__Exercise brief__
The expected output is every line from the one containing "[0:07.00-0:08.00]" to the end of the data below, exactly, and no other line.

__Data extracts__

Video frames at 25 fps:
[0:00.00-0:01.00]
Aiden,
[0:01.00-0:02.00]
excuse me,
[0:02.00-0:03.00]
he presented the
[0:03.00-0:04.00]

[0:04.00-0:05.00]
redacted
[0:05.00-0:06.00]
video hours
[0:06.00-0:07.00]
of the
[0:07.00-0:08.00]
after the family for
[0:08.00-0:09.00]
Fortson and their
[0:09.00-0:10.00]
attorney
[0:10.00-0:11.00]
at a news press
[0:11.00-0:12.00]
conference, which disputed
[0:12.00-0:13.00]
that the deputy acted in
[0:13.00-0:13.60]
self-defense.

__Result of this task__
[0:07.00-0:08.00]
after the family for
[0:08.00-0:09.00]
Fortson and their
[0:09.00-0:10.00]
attorney
[0:10.00-0:11.00]
at a news press
[0:11.00-0:12.00]
conference, which disputed
[0:12.00-0:13.00]
that the deputy acted in
[0:13.00-0:13.60]
self-defense.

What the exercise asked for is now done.